*Problem statement*
Omit the pictures, but give back every entry below exactly as written.
(Source data)
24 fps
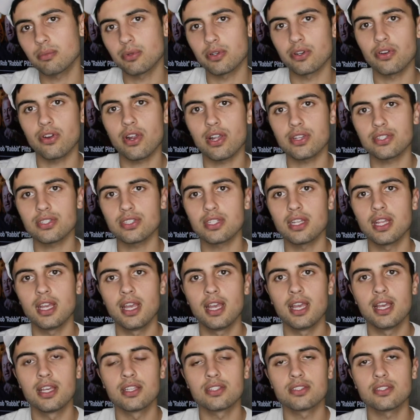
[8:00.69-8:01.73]
a progression.
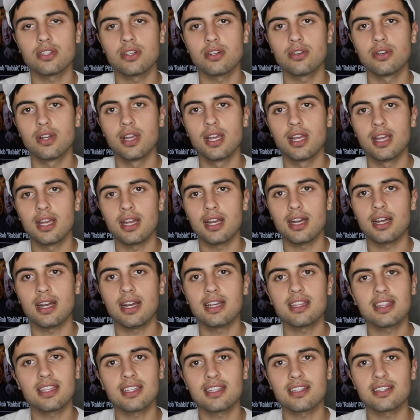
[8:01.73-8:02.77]
So I
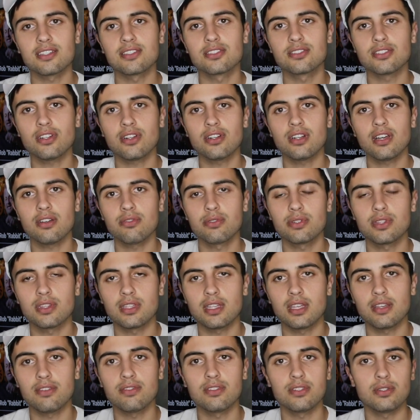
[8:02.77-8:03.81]
think start off with,
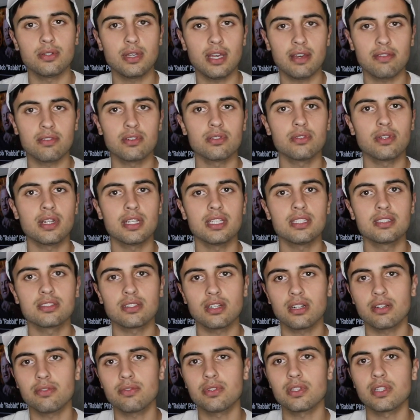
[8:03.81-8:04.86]
if you haven't already,
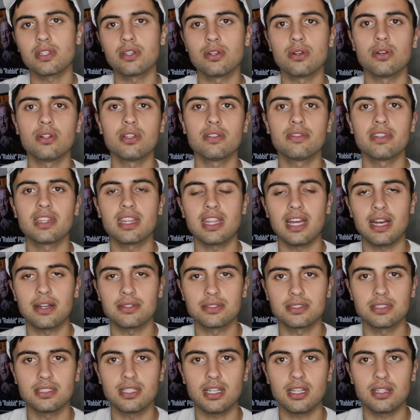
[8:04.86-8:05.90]
start off with a goal of
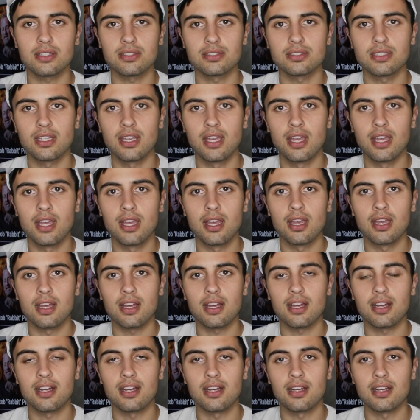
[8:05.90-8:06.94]
$1,000
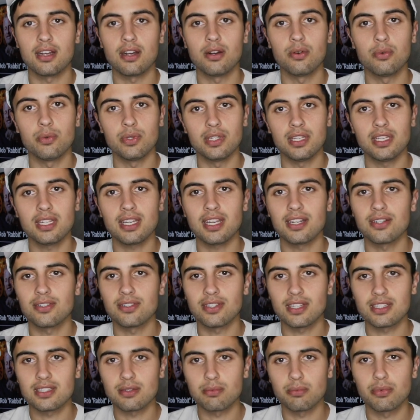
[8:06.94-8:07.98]
a week. I know
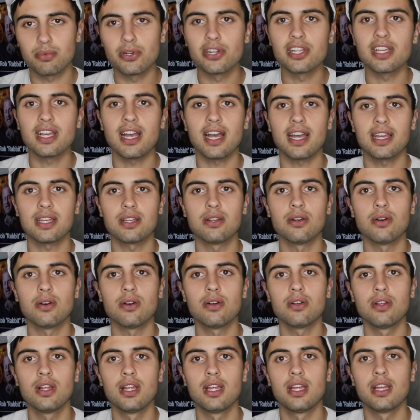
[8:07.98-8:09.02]
that's a pretty high
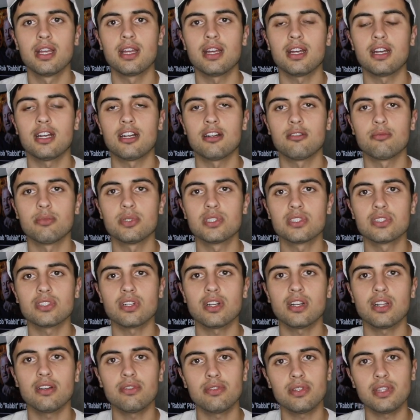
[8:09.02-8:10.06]
goal, but start
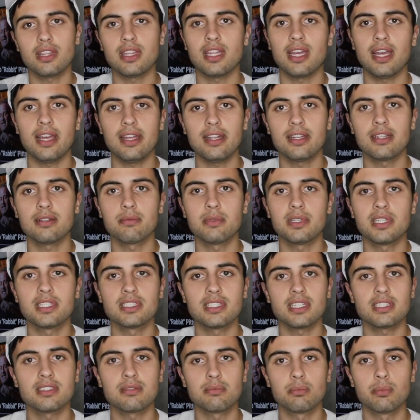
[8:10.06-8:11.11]
off with that, because
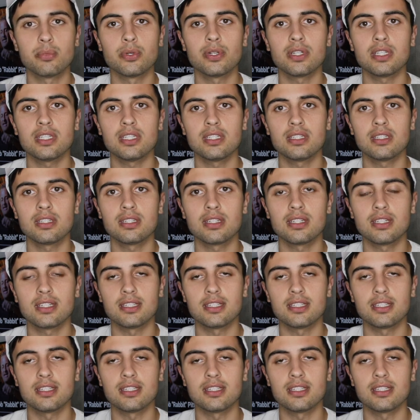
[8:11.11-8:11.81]
that's a pretty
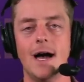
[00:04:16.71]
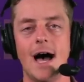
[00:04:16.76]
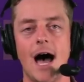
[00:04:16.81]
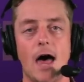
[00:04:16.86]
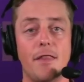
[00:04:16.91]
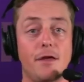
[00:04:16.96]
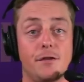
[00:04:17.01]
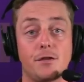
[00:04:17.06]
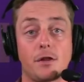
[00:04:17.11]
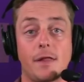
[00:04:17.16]

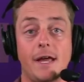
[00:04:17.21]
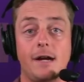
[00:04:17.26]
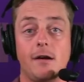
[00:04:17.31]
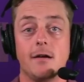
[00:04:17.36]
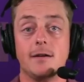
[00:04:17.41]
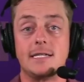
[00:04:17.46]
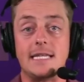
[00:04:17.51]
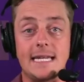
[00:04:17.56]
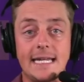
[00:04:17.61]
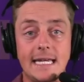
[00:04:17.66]
I think the
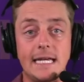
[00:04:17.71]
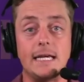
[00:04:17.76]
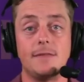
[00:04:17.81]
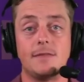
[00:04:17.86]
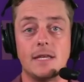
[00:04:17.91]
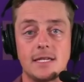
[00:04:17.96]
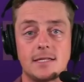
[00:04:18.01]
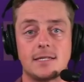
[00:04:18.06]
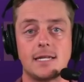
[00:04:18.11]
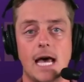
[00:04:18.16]
Lakers need
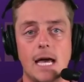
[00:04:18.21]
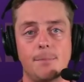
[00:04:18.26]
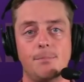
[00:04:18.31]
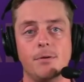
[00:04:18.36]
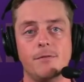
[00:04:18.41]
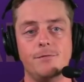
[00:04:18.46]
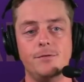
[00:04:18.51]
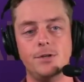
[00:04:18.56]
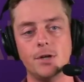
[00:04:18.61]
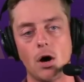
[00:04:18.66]
this type
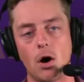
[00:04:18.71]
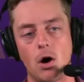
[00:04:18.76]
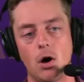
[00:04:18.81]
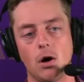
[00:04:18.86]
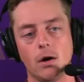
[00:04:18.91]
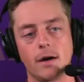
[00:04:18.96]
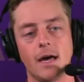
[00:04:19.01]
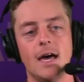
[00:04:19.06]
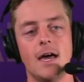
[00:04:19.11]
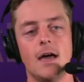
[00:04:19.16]
of dog.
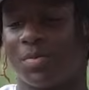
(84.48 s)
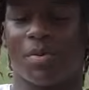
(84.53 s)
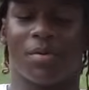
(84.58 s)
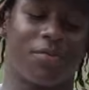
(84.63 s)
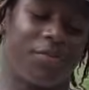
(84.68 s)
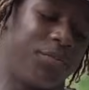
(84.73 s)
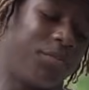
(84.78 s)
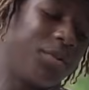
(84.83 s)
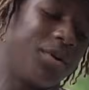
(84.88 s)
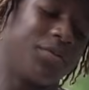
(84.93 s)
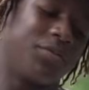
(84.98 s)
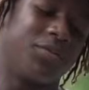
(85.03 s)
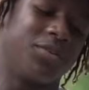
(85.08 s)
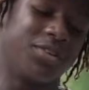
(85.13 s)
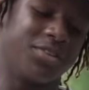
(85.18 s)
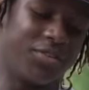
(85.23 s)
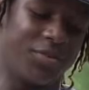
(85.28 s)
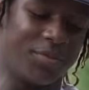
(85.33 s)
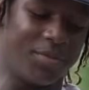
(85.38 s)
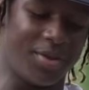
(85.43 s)
a
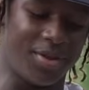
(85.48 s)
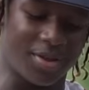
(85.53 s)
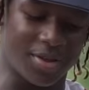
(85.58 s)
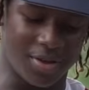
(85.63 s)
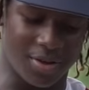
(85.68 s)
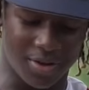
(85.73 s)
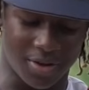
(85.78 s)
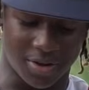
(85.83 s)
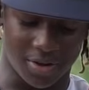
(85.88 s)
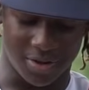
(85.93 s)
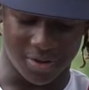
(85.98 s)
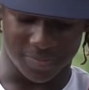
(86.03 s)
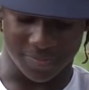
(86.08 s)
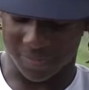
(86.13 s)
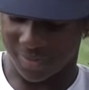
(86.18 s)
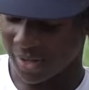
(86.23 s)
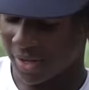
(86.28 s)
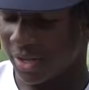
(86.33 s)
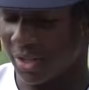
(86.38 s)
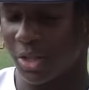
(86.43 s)
preference for me. Uh,
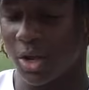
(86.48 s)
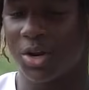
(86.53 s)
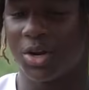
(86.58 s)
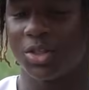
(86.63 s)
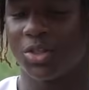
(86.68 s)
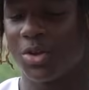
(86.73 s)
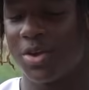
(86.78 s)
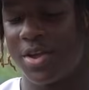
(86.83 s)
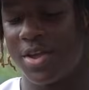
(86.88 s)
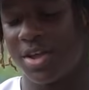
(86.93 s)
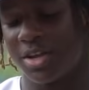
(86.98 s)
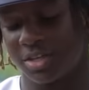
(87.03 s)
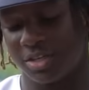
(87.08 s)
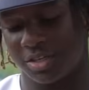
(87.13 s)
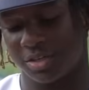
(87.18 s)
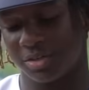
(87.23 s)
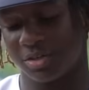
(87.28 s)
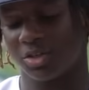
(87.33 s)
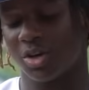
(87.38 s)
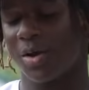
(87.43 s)
thirty-three
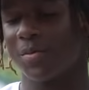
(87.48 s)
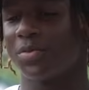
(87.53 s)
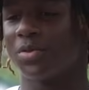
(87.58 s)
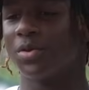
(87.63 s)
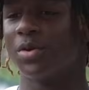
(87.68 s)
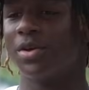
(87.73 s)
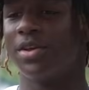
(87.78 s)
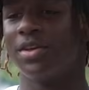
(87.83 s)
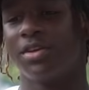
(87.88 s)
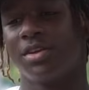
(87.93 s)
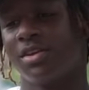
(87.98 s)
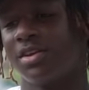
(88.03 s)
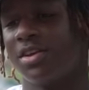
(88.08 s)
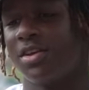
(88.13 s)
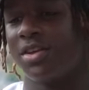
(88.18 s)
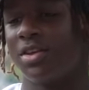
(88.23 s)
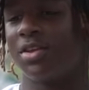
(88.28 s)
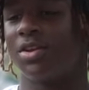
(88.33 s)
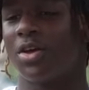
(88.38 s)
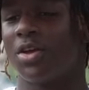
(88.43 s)
inch drop three.
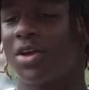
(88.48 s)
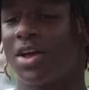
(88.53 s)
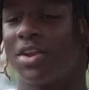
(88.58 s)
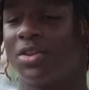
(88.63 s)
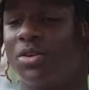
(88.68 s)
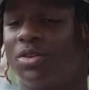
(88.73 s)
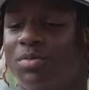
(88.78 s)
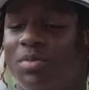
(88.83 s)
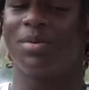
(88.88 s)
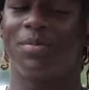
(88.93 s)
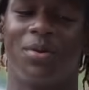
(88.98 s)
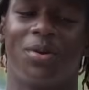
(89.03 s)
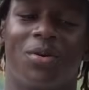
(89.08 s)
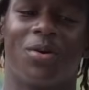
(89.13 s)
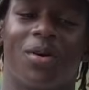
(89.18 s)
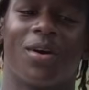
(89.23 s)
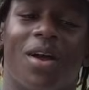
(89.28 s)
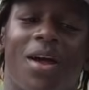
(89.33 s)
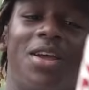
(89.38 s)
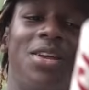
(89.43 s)
You know you gotta use B B
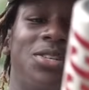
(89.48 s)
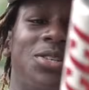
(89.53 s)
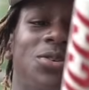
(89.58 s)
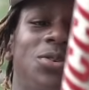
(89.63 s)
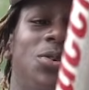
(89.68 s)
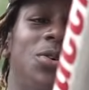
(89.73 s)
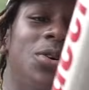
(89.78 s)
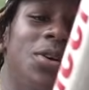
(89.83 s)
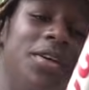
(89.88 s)
in high school,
(End Source data)
*Finished task*
24 fps
[8:00.69-8:01.73]
a progression.
[8:01.73-8:02.77]
So I
[8:02.77-8:03.81]
think start off with,
[8:03.81-8:04.86]
if you haven't already,
[8:04.86-8:05.90]
start off with a goal of
[8:05.90-8:06.94]
$1,000
[8:06.94-8:07.98]
a week. I know
[8:07.98-8:09.02]
that's a pretty high
[8:09.02-8:10.06]
goal, but start
[8:10.06-8:11.11]
off with that, because
[8:11.11-8:11.81]
that's a pretty
[00:04:16.71]
[00:04:16.76]
[00:04:16.81]
[00:04:16.86]
[00:04:16.91]
[00:04:16.96]
[00:04:17.01]
[00:04:17.06]
[00:04:17.11]
[00:04:17.16]

[00:04:17.21]
[00:04:17.26]
[00:04:17.31]
[00:04:17.36]
[00:04:17.41]
[00:04:17.46]
[00:04:17.51]
[00:04:17.56]
[00:04:17.61]
[00:04:17.66]
I think the
[00:04:17.71]
[00:04:17.76]
[00:04:17.81]
[00:04:17.86]
[00:04:17.91]
[00:04:17.96]
[00:04:18.01]
[00:04:18.06]
[00:04:18.11]
[00:04:18.16]
Lakers need
[00:04:18.21]
[00:04:18.26]
[00:04:18.31]
[00:04:18.36]
[00:04:18.41]
[00:04:18.46]
[00:04:18.51]
[00:04:18.56]
[00:04:18.61]
[00:04:18.66]
this type
[00:04:18.71]
[00:04:18.76]
[00:04:18.81]
[00:04:18.86]
[00:04:18.91]
[00:04:18.96]
[00:04:19.01]
[00:04:19.06]
[00:04:19.11]
[00:04:19.16]
of dog.
(84.48 s)
(84.53 s)
(84.58 s)
(84.63 s)
(84.68 s)
(84.73 s)
(84.78 s)
(84.83 s)
(84.88 s)
(84.93 s)
(84.98 s)
(85.03 s)
(85.08 s)
(85.13 s)
(85.18 s)
(85.23 s)
(85.28 s)
(85.33 s)
(85.38 s)
(85.43 s)
a
(85.48 s)
(85.53 s)
(85.58 s)
(85.63 s)
(85.68 s)
(85.73 s)
(85.78 s)
(85.83 s)
(85.88 s)
(85.93 s)
(85.98 s)
(86.03 s)
(86.08 s)
(86.13 s)
(86.18 s)
(86.23 s)
(86.28 s)
(86.33 s)
(86.38 s)
(86.43 s)
preference for me. Uh,
(86.48 s)
(86.53 s)
(86.58 s)
(86.63 s)
(86.68 s)
(86.73 s)
(86.78 s)
(86.83 s)
(86.88 s)
(86.93 s)
(86.98 s)
(87.03 s)
(87.08 s)
(87.13 s)
(87.18 s)
(87.23 s)
(87.28 s)
(87.33 s)
(87.38 s)
(87.43 s)
thirty-three
(87.48 s)
(87.53 s)
(87.58 s)
(87.63 s)
(87.68 s)
(87.73 s)
(87.78 s)
(87.83 s)
(87.88 s)
(87.93 s)
(87.98 s)
(88.03 s)
(88.08 s)
(88.13 s)
(88.18 s)
(88.23 s)
(88.28 s)
(88.33 s)
(88.38 s)
(88.43 s)
inch drop three.
(88.48 s)
(88.53 s)
(88.58 s)
(88.63 s)
(88.68 s)
(88.73 s)
(88.78 s)
(88.83 s)
(88.88 s)
(88.93 s)
(88.98 s)
(89.03 s)
(89.08 s)
(89.13 s)
(89.18 s)
(89.23 s)
(89.28 s)
(89.33 s)
(89.38 s)
(89.43 s)
You know you gotta use B B
(89.48 s)
(89.53 s)
(89.58 s)
(89.63 s)
(89.68 s)
(89.73 s)
(89.78 s)
(89.83 s)
(89.88 s)
in high school,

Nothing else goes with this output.